Terence Merik

Terence Merik
Clan
Ventrue
Generation
7th generation
Role
Prince of Milwaukee
City
Milwaukee

Terence Merik was born in 1645 to a landed family in Kent, England. An earl by birth, educated in the manner of Restoration-era gentry: classical languages, horsemanship, the administration of rural estates. He grew into the role expected of him. Managed tenant farmers. Collected rents. Attended court functions in London when protocol demanded it. A competent, unremarkable member of the English aristocracy during a period when competence and unremarkability were the highest virtues of his class.

Christmas 1683, a Countess whose name Merik has never shared Embraced him. The circumstances of the Embrace are unrecorded. What followed was a long, patient education in Ventrue politics conducted across the courts of late-Stuart and Georgian England. Merik learned to outlast rather than outfight. He cultivated the habits of command that would define his later centuries: the clipped sentence, the expectation of obedience, the refusal to explain himself twice.

By 1750, the mortals around his Kent holdings had begun to notice that their lord did not age. A minor peasant uprising provided the exit. Merik staged his death in the violence and crossed the Atlantic to rebuild in the New World.

The American Civil War introduced him to the woman who would become his wife. She was Gangrel, working as a nurse for Union soldiers. When northern troops requisitioned Merik’s plantation as a field hospital, he recognized her immediately for what she was. He did not court her. He Blood Bound her and fled north when the war ended, dragging her away from the life she had built among the living. Whatever she had been before the Bond, she became his instrument after it.

Her value proved extraordinary. She carried friendships among the Lupines of the upper Midwest, relationships that predated Merik by centuries. In the 1920s, he weaponized those contacts to control liquor traffic around Milwaukee during Prohibition. Bootlegging built an organized crime apparatus. The crime apparatus built political influence. By 1930, Merik had accumulated enough leverage to force Prince Rickson into abdication. He took praxis without a shot fired.

The Lupine connections became his signature achievement. By maneuvering werewolf packs against each other through his wife’s intermediaries, he kept the packs fighting themselves instead of Milwaukee’s Kindred. On New Year’s Eve, 1900, when a massive Lupine invasion struck the city, Merik personally led the counter-attack. He was nearly killed. The defense succeeded largely because of him. It cemented his reputation as a Prince who could protect his domain.

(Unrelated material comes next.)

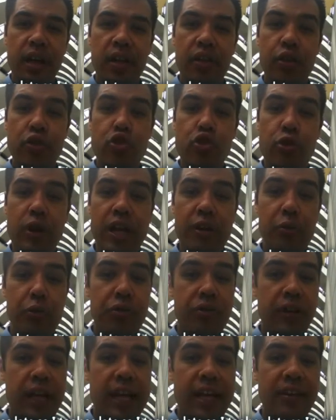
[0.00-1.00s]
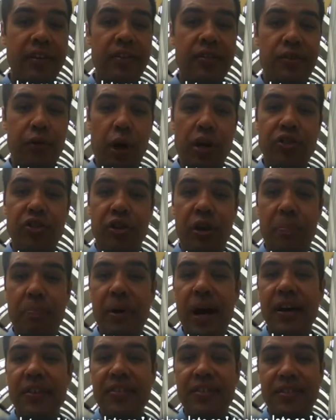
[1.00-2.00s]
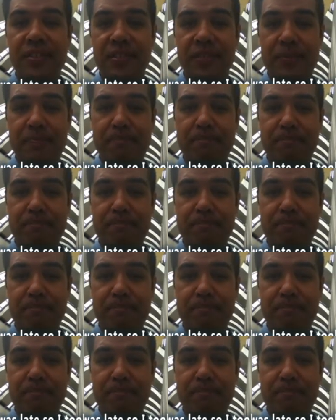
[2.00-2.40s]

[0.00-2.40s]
The train was late, so I took a bus.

Then, a few weeks before the present nights, the architecture collapsed. Merik waited too long to feed. The Beast rose and he could not contain it. He killed a couple on a park bench. His wife found him over the bodies and tried to stop him. He killed her too. The woman he had Blood Bound during the Civil War, who had given him the Lupine contacts, the bootlegging empire, the Princedom itself. Dead by his hands in a public park.

The break was total. 422 murders followed. Merik now operates as two people: one half creates elaborate investigations to catch the killer, the other half commits the killings with increasing theatrical cruelty. He appointed “The Mask” to solve the case. He is the case. Humanity zero. The Earl of Kent is gone. What remains is a Prince-shaped thing running on reflex and madness, issuing commands from a penthouse while the city he built bleeds out beneath him.